Seven steps to rolling out BI systems:

  1. Make sure your data is clean.
  2. Train users effectively.
  3. Deploy quickly, then adjust as you go. Don’t spend a huge amount of time up front developing the “perfect” reports because needs will evolve as the business evolves. Deliver reports that provide the most value quickly, and then tweak them.
  4. Take an integrated approach to building your data warehouse from the beginning. Make sure you’re not locking yourself into an unworkable data strategy further down the road.
  5. Define ROI clearly before you start. Outline the specific benefits you expect to achieve, then do a reality check every quarter or six months.
  6. Focus on business objectives.
  7. Don’t buy business intelligence software because you think you need it. Deploy BI with the idea that there are numbers out there that you need to find, and know roughly where they might be.

What are some potential problems?User resistance is one big barrier to BI success; others include having to winnow through voluminous amounts of irrelevant data and poor data quality.

The key to getting accurate insights from BI systems is standard data. Data is the most fundamental component of any BI endeavor. It’s the building blocks for insight. Companies have to get their data stores and data warehouses in good working order before they can begin extracting and acting on insights. If not, they’ll be operating based on flawed information.

Another potential pitfall is BI tools themselves. Though the tools are more scalable and user friendly than they used to be, the core of BI is still reporting rather than process management, although that’s slowly beginning to change. Be careful not to confuse business intelligence with business analytics.

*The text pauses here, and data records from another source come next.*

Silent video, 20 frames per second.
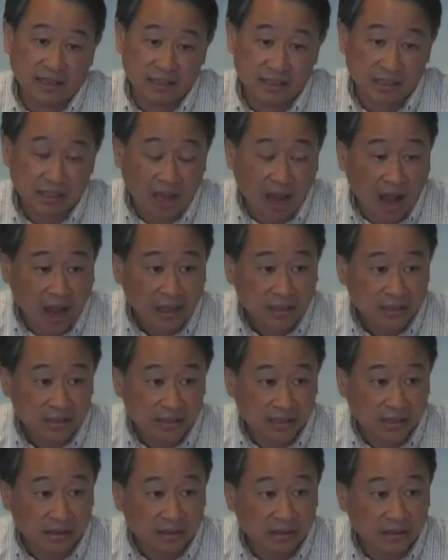is
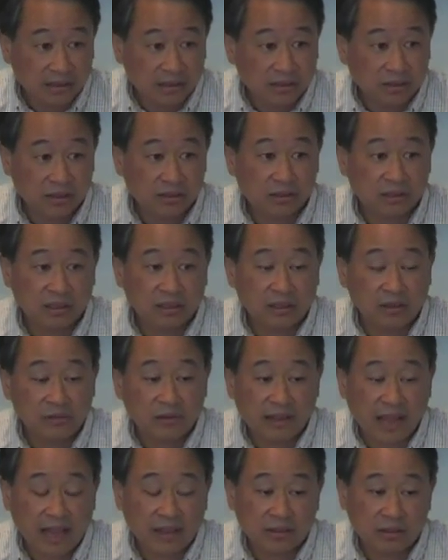costing to
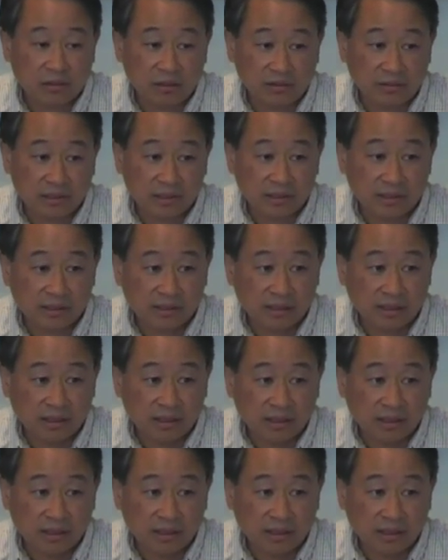deliver that service.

A third impediment to using BI to transform business processes is that most companies don’t understand their business processes well enough to determine how to improve them. And companies need to be careful about the processes they choose. If the process does not have a direct impact on revenue or the business isn’t behind standardizing the process across the company, the entire BI effort could disintegrate. Companies need to understand all the activities that make up a particular business process, how information and data flow across various processes, how data is passed between business users, and how people use it to execute their particular part of the process. And they need to understand all this before they start a BI project, if they hope to improve how people do their jobs.

What are some benefits of business intelligence efforts?A broad range of applications for BI has helped companies rack up impressive ROI figures. Business intelligence has been used to identify cost-cutting ideas, uncover business opportunities, roll ERP data into accessible reports, react quickly to retail demand and optimize prices.

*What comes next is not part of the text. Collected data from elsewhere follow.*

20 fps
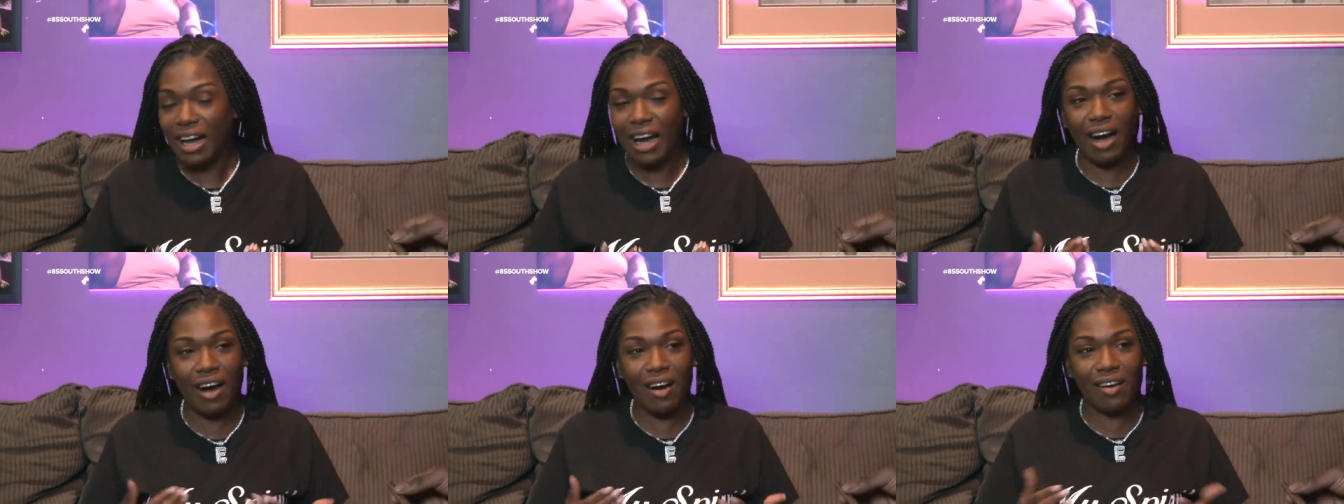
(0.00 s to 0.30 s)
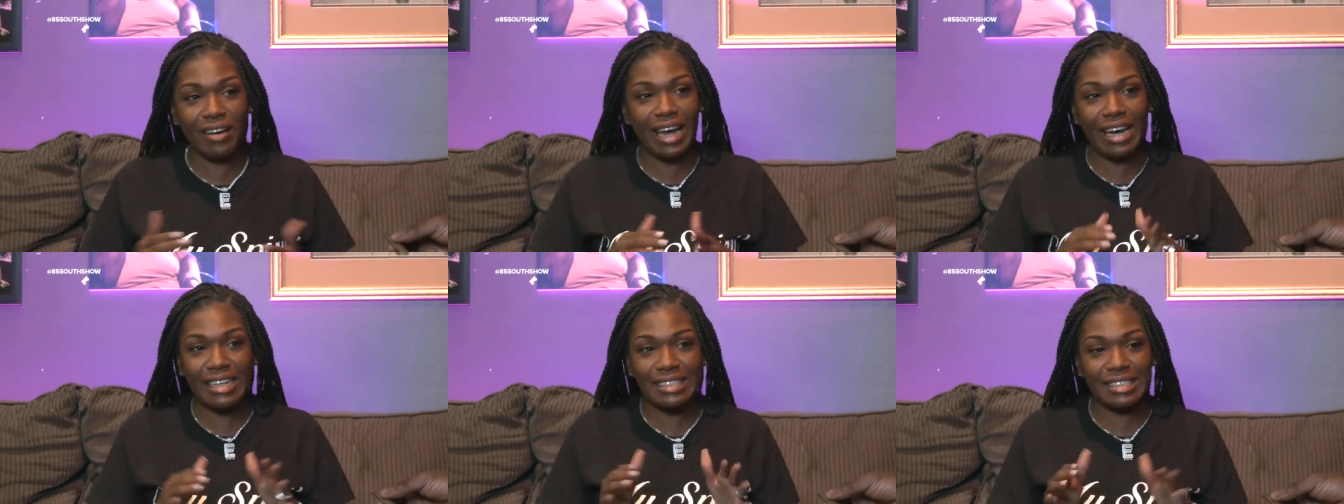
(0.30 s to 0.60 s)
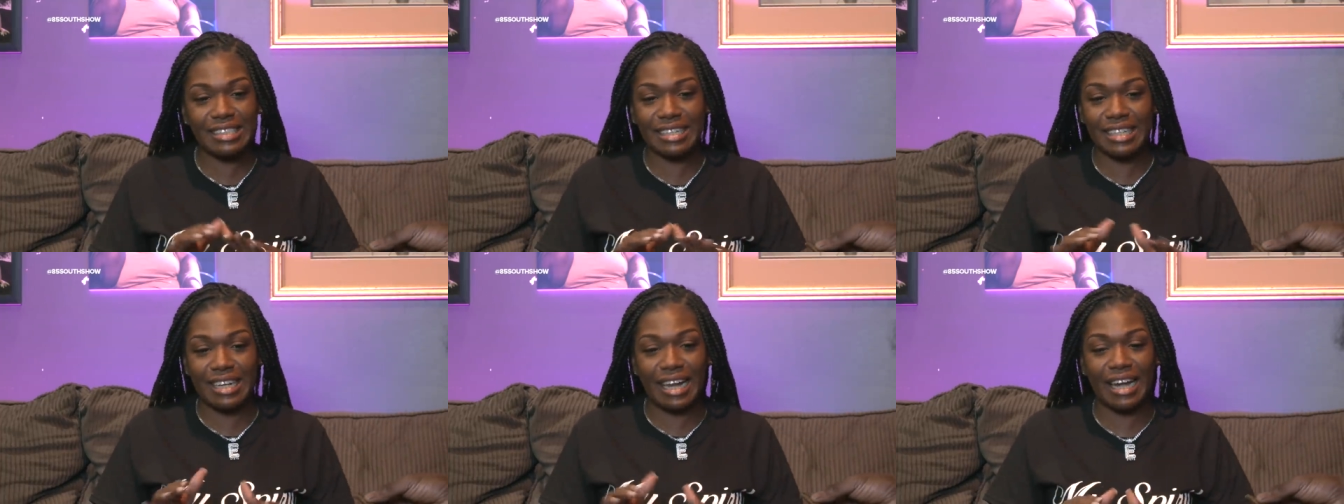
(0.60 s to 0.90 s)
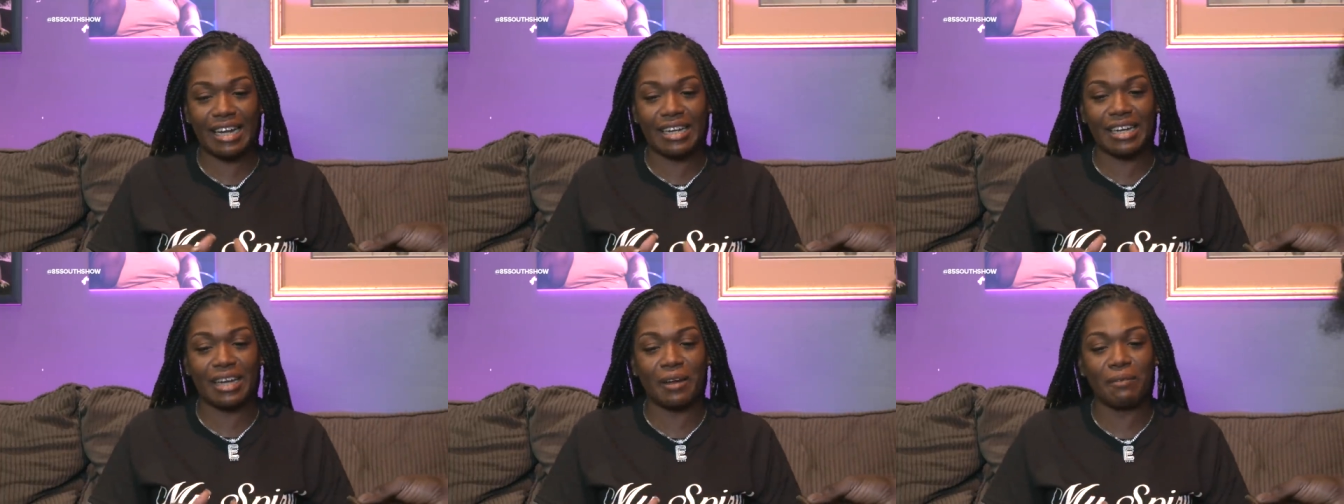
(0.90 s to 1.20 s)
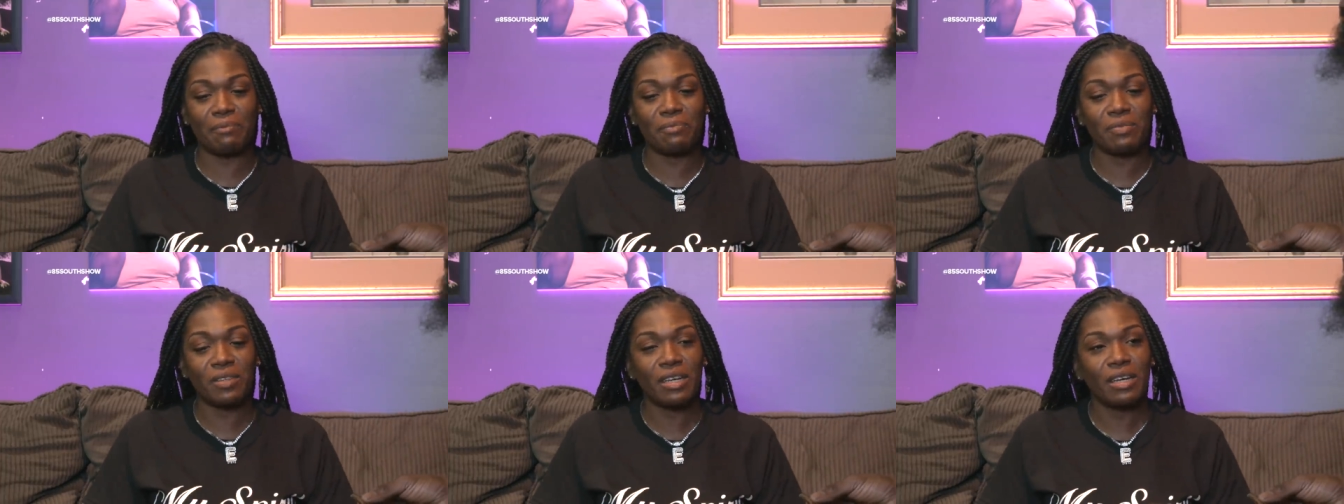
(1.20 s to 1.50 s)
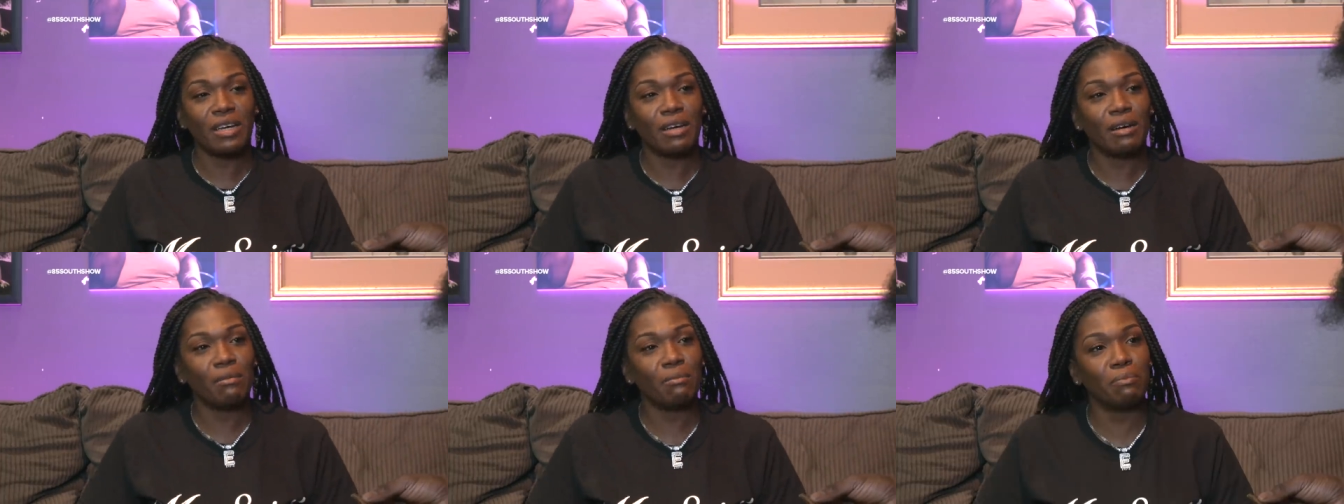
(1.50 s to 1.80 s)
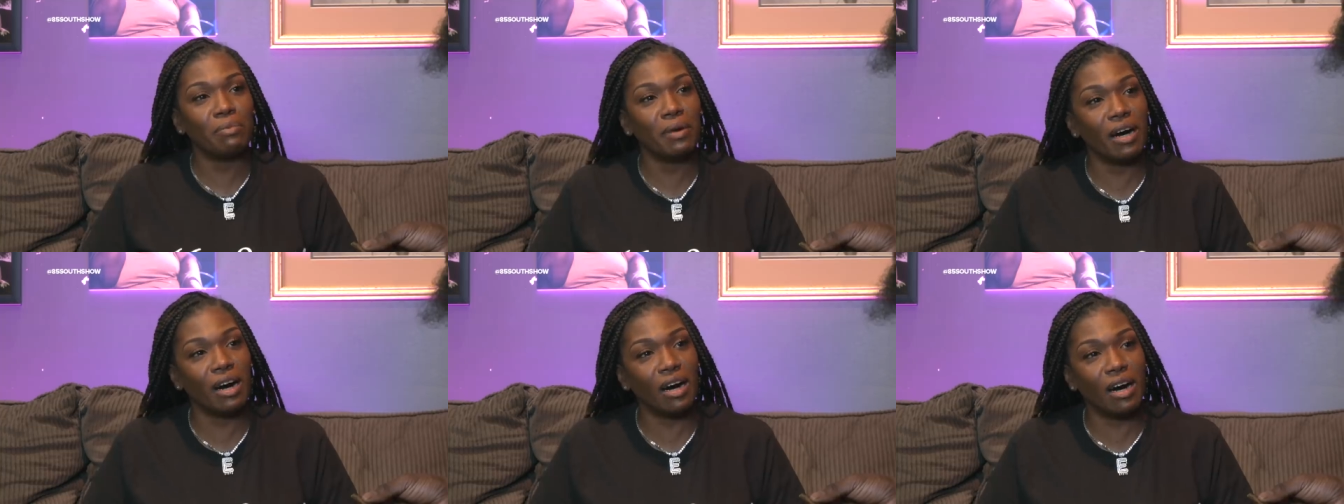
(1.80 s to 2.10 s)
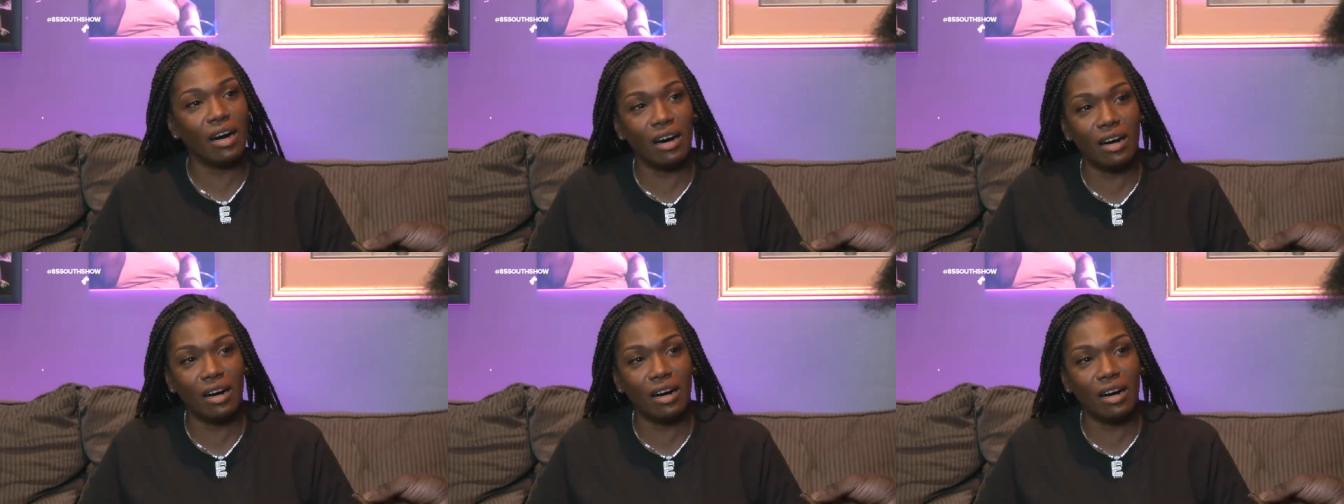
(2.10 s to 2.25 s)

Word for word: I don't like shit like that. But um, he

Besides making data accessible, BI software can give companies more leverage during negotiations by making it easier to quantify the value of relationships with suppliers and customers.

Within the walls of the enterprise, there are plenty of opportunities to save money by optimizing business processes and focusing decisions. BI yields significant ROI when it sheds light on business bloopers. For example, employees of the city of Albuquerque used BI software to identify opportunities to cut cell phone usage, overtime and other operating expenses, saving the city $2 million during three years. Likewise, with the help of BI tools, Toyota realized it had been double-paying its shippers to the tune of $812,000 in 2000. Companies that use BI to uncover flawed business processes are in a much better position to successfully compete than companies that use BI merely to monitor what’s happening.

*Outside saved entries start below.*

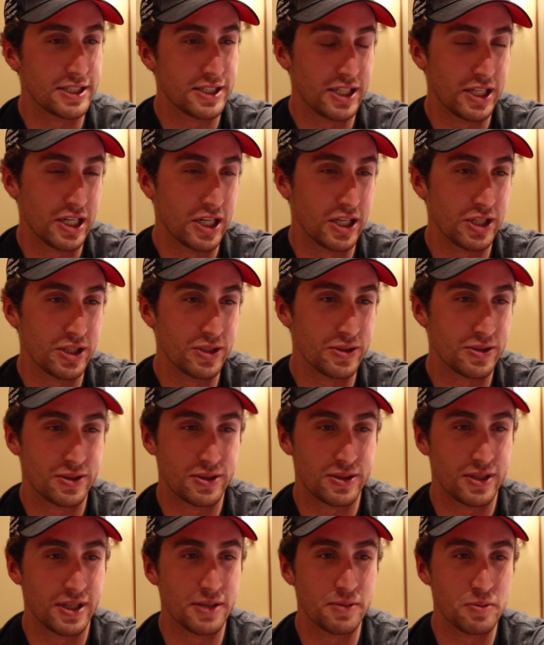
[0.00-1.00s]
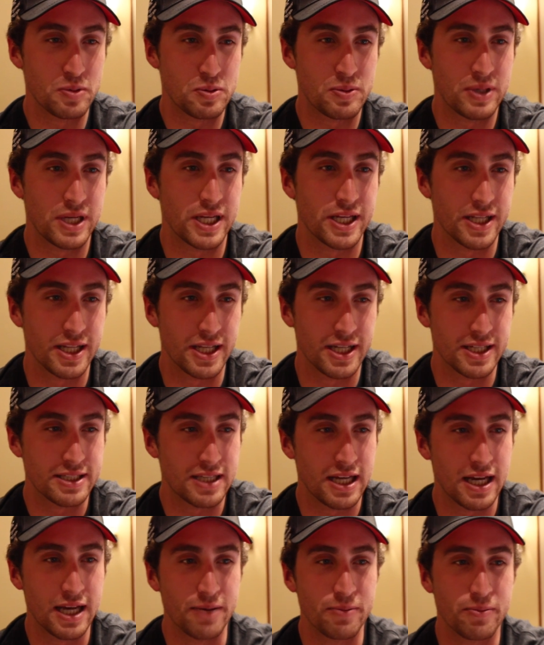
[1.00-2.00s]
you know, you end up spending a lot of
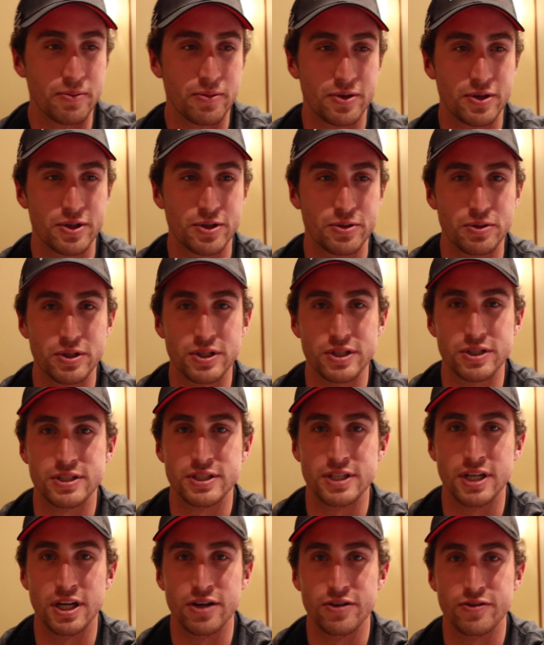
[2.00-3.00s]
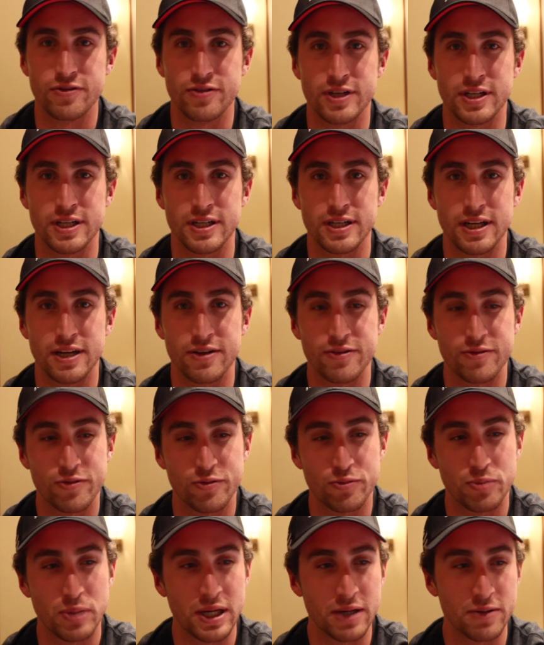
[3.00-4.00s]
time with yourself, and
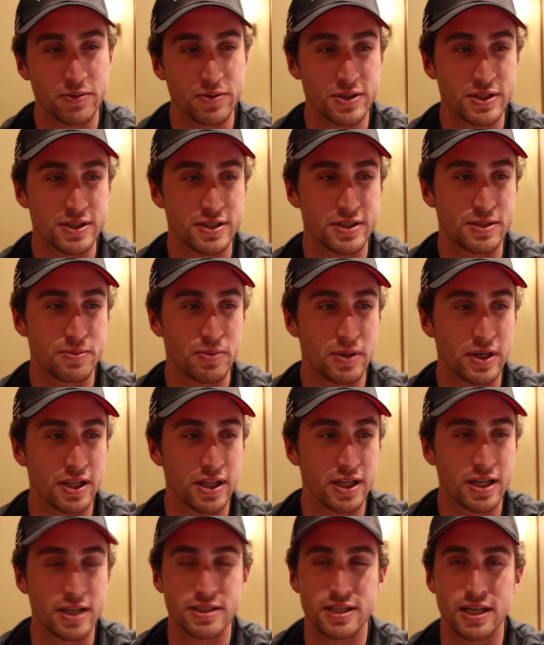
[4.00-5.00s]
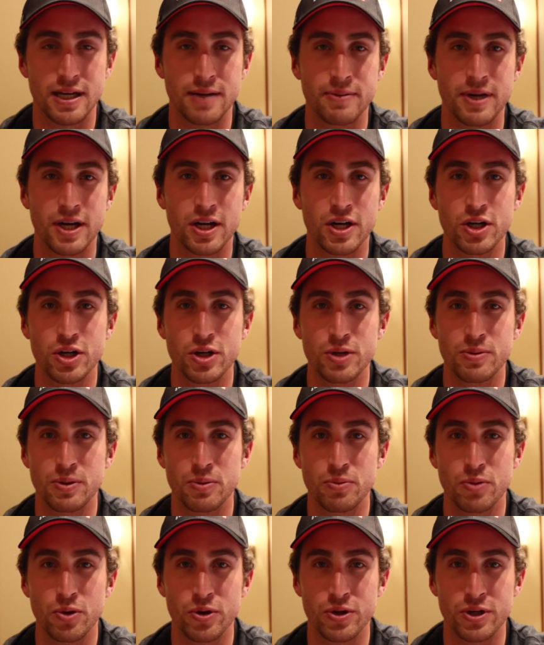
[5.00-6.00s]
I've been able to spend a lot of time at home
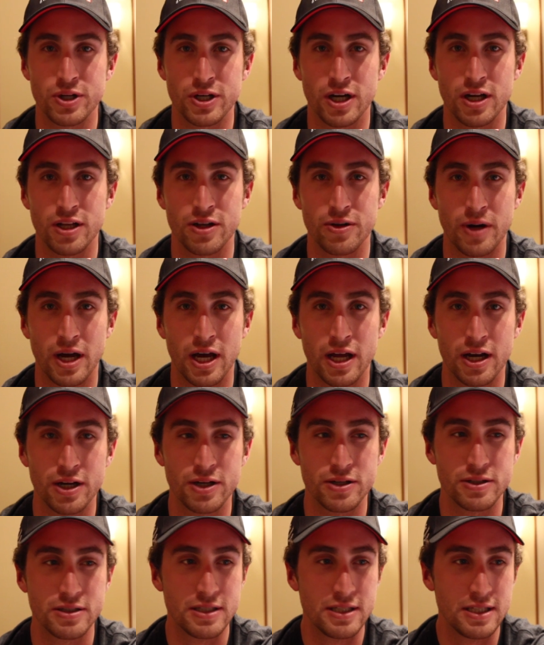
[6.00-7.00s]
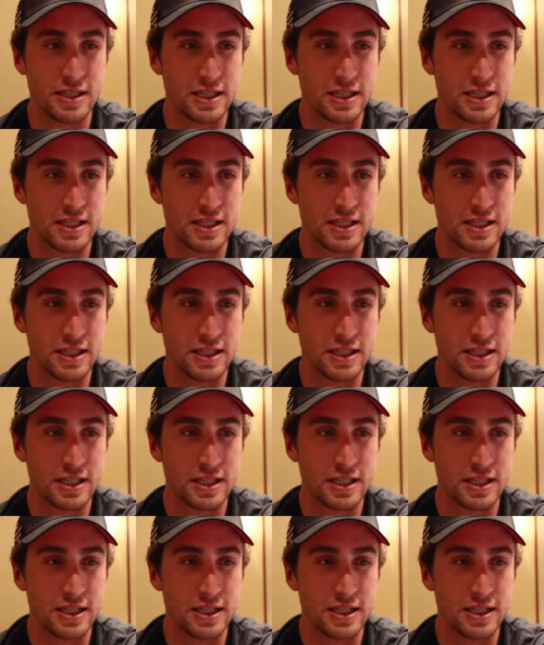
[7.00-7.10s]
in Boulder, Colorado,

More tips for getting BI right

  • Analyze how executives make decisions.
  • Consider what information executives need in order to facilitate quick, accurate decisions.
  • Pay attention to data quality.
  • Devise performance metrics that are most relevant to the business.
  • Provide the context that influences performance metrics.

And remember, BI is about more than decision support. Due to improvements in the technology and the way CIOs are implementing it, BI now has the potential to transform organizations. CIOs who successfully use BI to improve business processes contribute to their organizations in more far-reaching ways than by implementing basic reporting tools.